In 1910 German writer Heino von Basedow described his impressions of the Tsar’s army in terms which reflected widespread foreign opinion: ‘The Russian soldier is impulsive as a child. He is easily excited by rabble-rousers (towards revolt) but equally readily restored to submission.’ Basedow was amazed by the careless culture of the Tsar’s soldiers, symbolised by the rakish angle at which each man wore his cap. An NCO calling ‘
ras-dwa
’ at the front of a marching column in hopes of maintaining its step and precision could not prevent a man in the rear rank from casually munching an apple. Soldiers supposedly marching at attention would nonetheless raise an unfailing hand to cross themselves when they passed a church or roadside icon. Meanwhile a grenadier might seat himself on a roadside marker and hawk his platoon’s bread to all comers. Such a way of soldiering did not inspire German respect. Alfred Knox noted the same casualness on the battlefield, where he was astonished to see Russian artillerymen sleeping huddled against their gunshields, minutes before they were due to open fire.
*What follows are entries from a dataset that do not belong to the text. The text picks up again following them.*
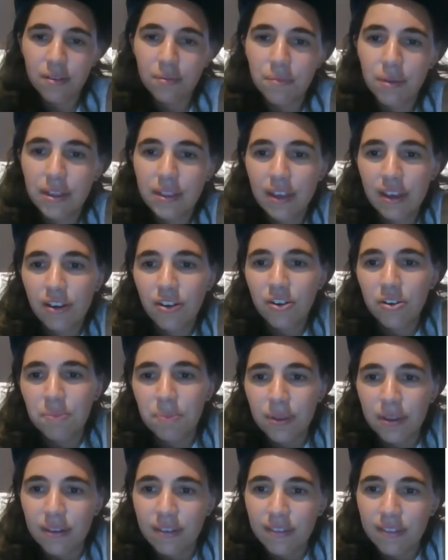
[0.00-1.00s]
When they
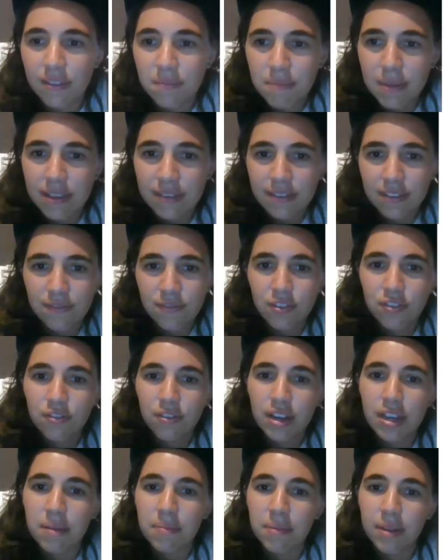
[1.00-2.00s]
opened, the mist of a
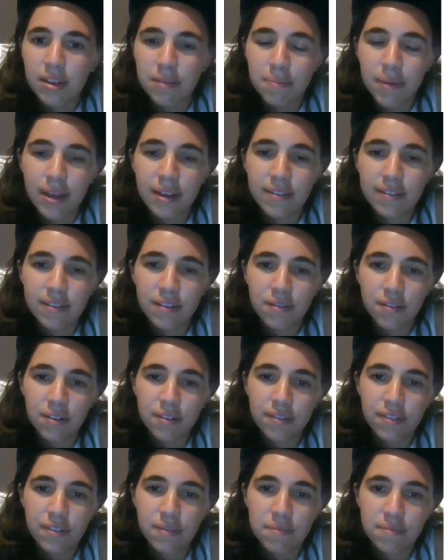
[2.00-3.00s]
dream had passed
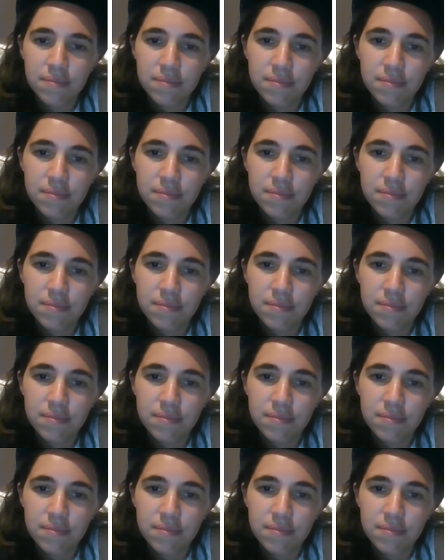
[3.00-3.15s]
across them.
Rennenkampf and Samsonov groped forward, sharing with the Germans uncertainty about each other’s whereabouts. The Russians occupied the town of Lyck, only to be almost immediately obliged to evacuate it. This news failed to reach a Tsarist officer who drove smartly up to the Königlicher Hof hotel and stepped out of his automobile to find himself a prisoner of war; it profited him nothing that his compatriots recaptured Lyck a few hours later. There were daily clashes between patrols of the rival armies, riding hither and thither between towns and villages, sometimes firing on their own side in the general confusion.

Many German and Russian soldiers were exhausted by epic marches before they even began to fight. Some of Samsonov’s men trudged 204
miles from Białystok in fifteen days. One of Prittwitz’s corps spent twelve days footslogging from Darkehmen – 186 miles – and then immediately engaged the enemy on the morning of 20 August. Its commander, Gen. August von Mackensen, ordered an assault on Rennenkampf’s army near the village and rail junction of Gumbinnen, some twenty miles inside East Prussia. The Germans drove in the Russian flanks with impressive ease. In the centre, however, they suffered a bloody repulse which made their other gains worthless. Advancing across open ground in extended lines –
Schützenlinien
– they met the fire of two entrenched divisions. Mackensen’s men had been marching twenty hours without sleep; their waterbottles were empty. Their tactics were no more subtle than those of the French army in Alsace-Lorraine, and were similarly rewarded.

One Russian regiment’s 3,000 rifles and eight machine-guns fired 800,000 rounds that day. Its supporting artillery did formidable execution: Russian gunnery showed an excellence it would reprise on future battlefields. Thousands of Germans were mown down – one man in four – while many of the survivors fled in panic, and kept running for hours. A Grenadier lieutenant sought to encourage his men by shouting defiantly that the Russians were hopeless marksmen, until he fell dead with a bullet in his breast. Thousands of wounded lay untended. Mackensen’s cavalry became separated from the infantry, and rejoined only days later, worn out. At nightfall, the Gumbinnen battlefield was strewn with the casualties of both sides. When at last some of these were brought into field hospitals, a Russian officer noticed a German private soldier, prostrate on a stretcher, smoking a cigar. Though this stogie was no costly product of Cuba, the Hussar nonetheless marvelled at the wealth of an enemy society which permitted a humble rifleman access to such a luxury as no Russian ranker could dream of.